Bhopal, Sep 25 (IANS): Scientists from the Indian Institute of Science Education and Research (IISER) Bhopal has identified a specific circular RNA which plays a crucial role in multiplication of the AIDS-causing HIV-1 virus within the human body.
The study, published in the peer-reviewed journal Science Advances, revealed how the newly identified circular RNA molecule, called ciTRAN, influences the virus's transcription process, which could potentially lead to novel therapeutic strategies against HIV-1.
The RNA or Ribonucleic acid is a molecule in living cells that carries genetic information and helps in the production of proteins. RNAs are in general straight-chain, free-end structures but one form of RNA called ‘circRNA’ forms a closed-loop.
The circRNA plays a pivotal role in regulating gene expression and is essential for various biological processes. Its role in HIV-1 replication has remained unclear for a long time.
“Characterising circular RNA can be tricky because it usually is less abundant, making it further challenging to detect in the native form. It is like trying to follow a complicated recipe,” said lead author Dr Ajit Chande, from Department of Biological Sciences, IISER Bhopal.
"Our results indicate that HIV-1 virus hijacks this host-encoded ciTRAN in such a way that it can use it to multiply efficiently.
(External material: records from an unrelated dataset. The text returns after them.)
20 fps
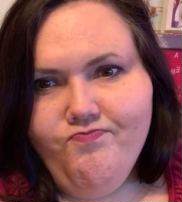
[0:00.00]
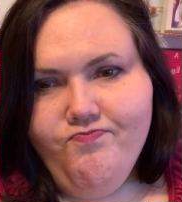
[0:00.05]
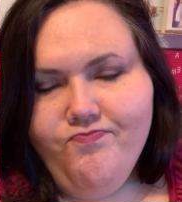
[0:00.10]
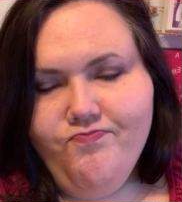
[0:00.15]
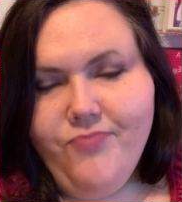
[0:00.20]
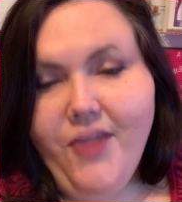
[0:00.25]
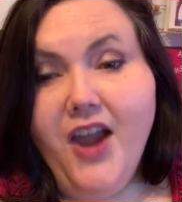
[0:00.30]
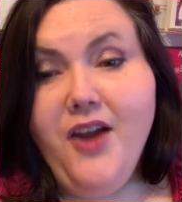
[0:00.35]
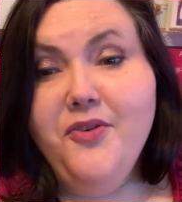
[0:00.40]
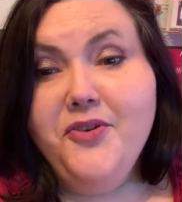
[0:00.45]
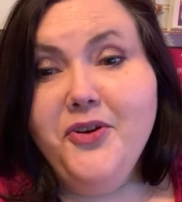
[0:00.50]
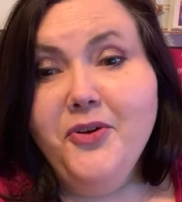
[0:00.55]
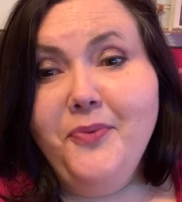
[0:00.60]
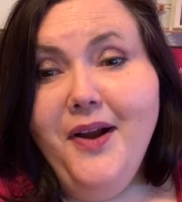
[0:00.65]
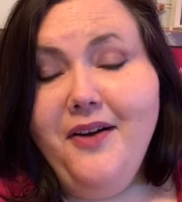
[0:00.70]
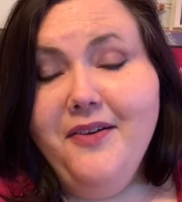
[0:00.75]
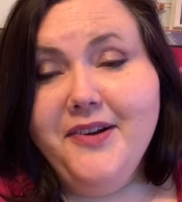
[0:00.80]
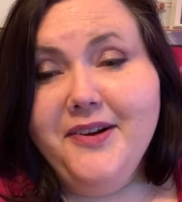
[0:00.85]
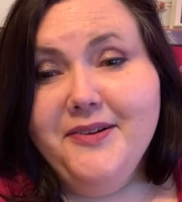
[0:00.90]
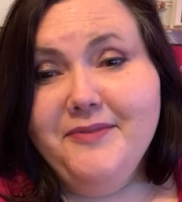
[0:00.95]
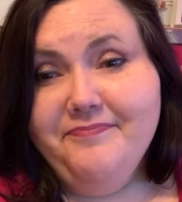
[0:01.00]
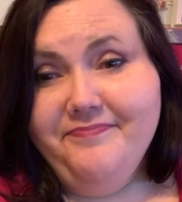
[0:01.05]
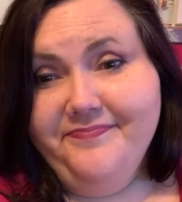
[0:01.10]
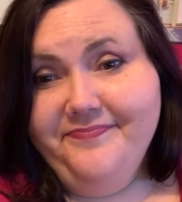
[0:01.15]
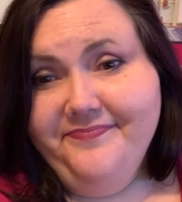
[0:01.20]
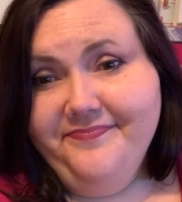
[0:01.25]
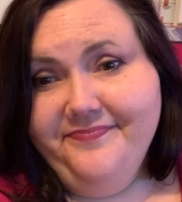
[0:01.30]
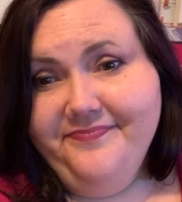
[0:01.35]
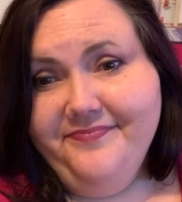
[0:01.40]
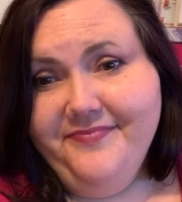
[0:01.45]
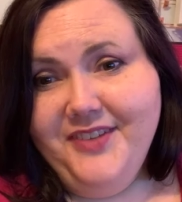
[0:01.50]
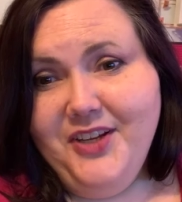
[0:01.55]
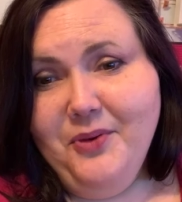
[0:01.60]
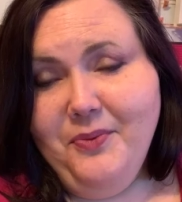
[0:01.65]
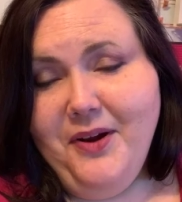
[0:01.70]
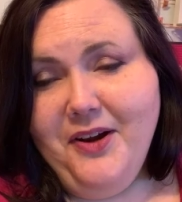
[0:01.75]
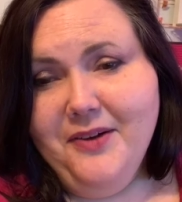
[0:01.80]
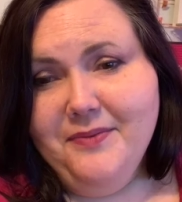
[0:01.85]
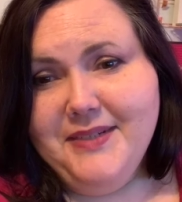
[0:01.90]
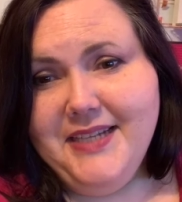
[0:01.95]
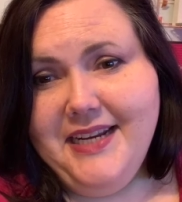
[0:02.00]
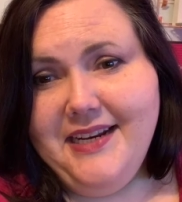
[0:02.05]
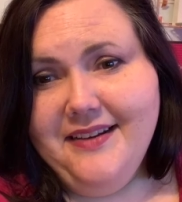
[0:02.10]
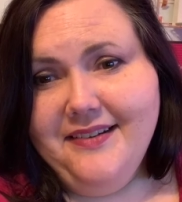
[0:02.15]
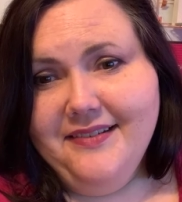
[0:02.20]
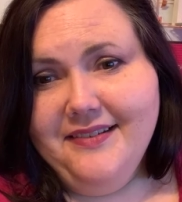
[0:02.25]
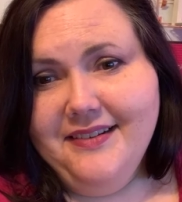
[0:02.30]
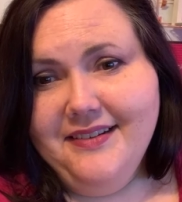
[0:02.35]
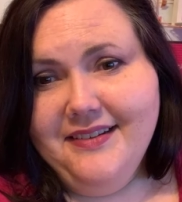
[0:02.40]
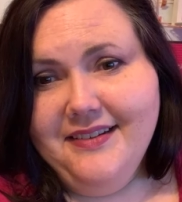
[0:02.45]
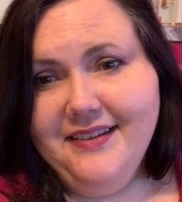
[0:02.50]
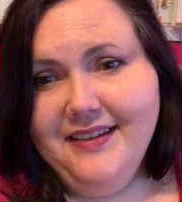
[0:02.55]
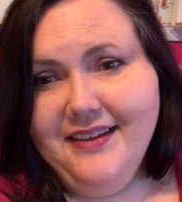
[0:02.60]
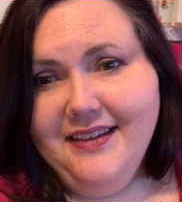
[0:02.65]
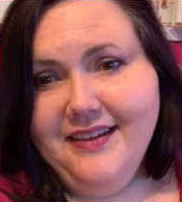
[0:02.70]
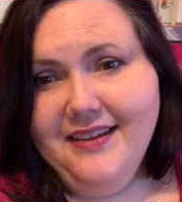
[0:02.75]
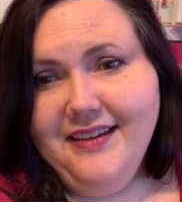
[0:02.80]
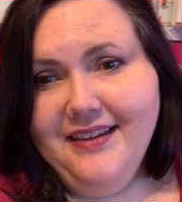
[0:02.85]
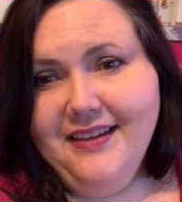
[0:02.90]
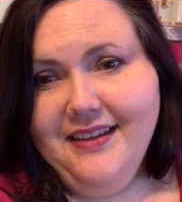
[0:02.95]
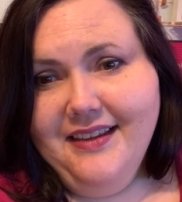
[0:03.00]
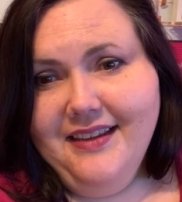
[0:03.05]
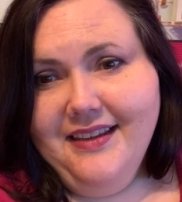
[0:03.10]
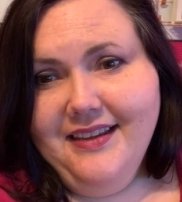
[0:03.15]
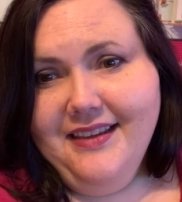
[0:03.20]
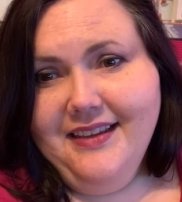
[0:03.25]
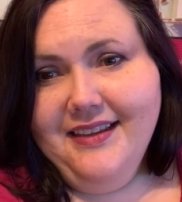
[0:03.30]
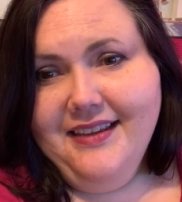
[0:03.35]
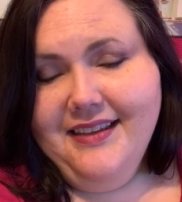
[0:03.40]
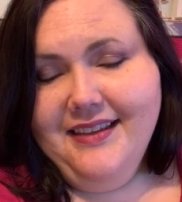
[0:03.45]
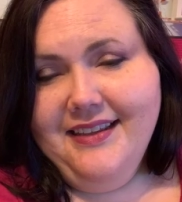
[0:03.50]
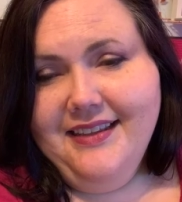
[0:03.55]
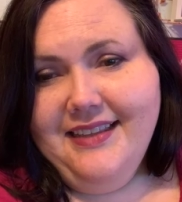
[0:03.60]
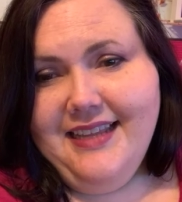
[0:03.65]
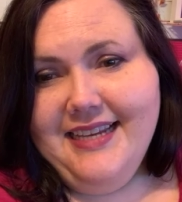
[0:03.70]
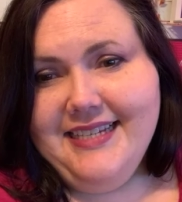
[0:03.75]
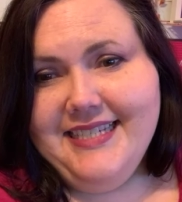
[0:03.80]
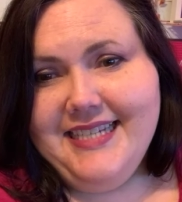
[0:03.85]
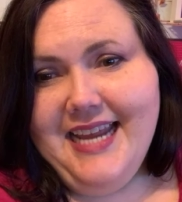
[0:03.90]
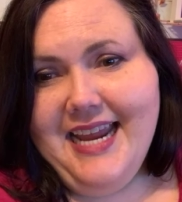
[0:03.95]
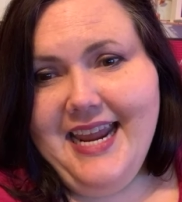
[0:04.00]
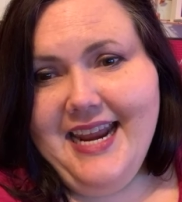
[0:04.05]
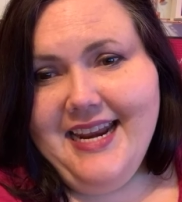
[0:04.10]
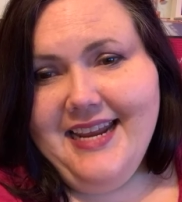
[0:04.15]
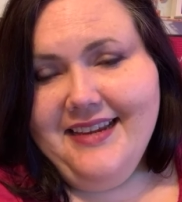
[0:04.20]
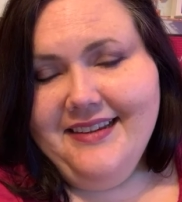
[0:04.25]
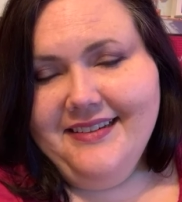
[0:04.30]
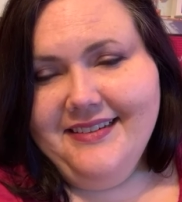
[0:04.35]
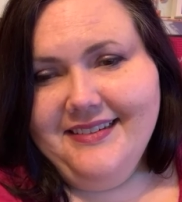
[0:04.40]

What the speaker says: Oh, you're welcome. You're welcome, Dina. Thanks, Diana.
This discovery uncovers a previously unknown aspect of how viruses like HIV-1 overcome transmission barriers,” he added.
The team developed a novel approach called circDR-Seq to successfully capture circRNAs from T-cells (white blood cells) infected with the HIV-1 virus and identified a specific circRNA named ciTRAN.
Along with this, researchers also developed a molecule capable of inhibiting viral transcription that may be helpful in HIV-1 treatment.
By showing how ciTRAN promotes the virus's ability to multiply efficiently, this study offers promising avenues for the development of novel therapeutic interventions. Moreover, the creation of a molecule capable of inhibiting viral transcription represents a significant leap in our understanding of combating HIV-1 and potentially other viruses.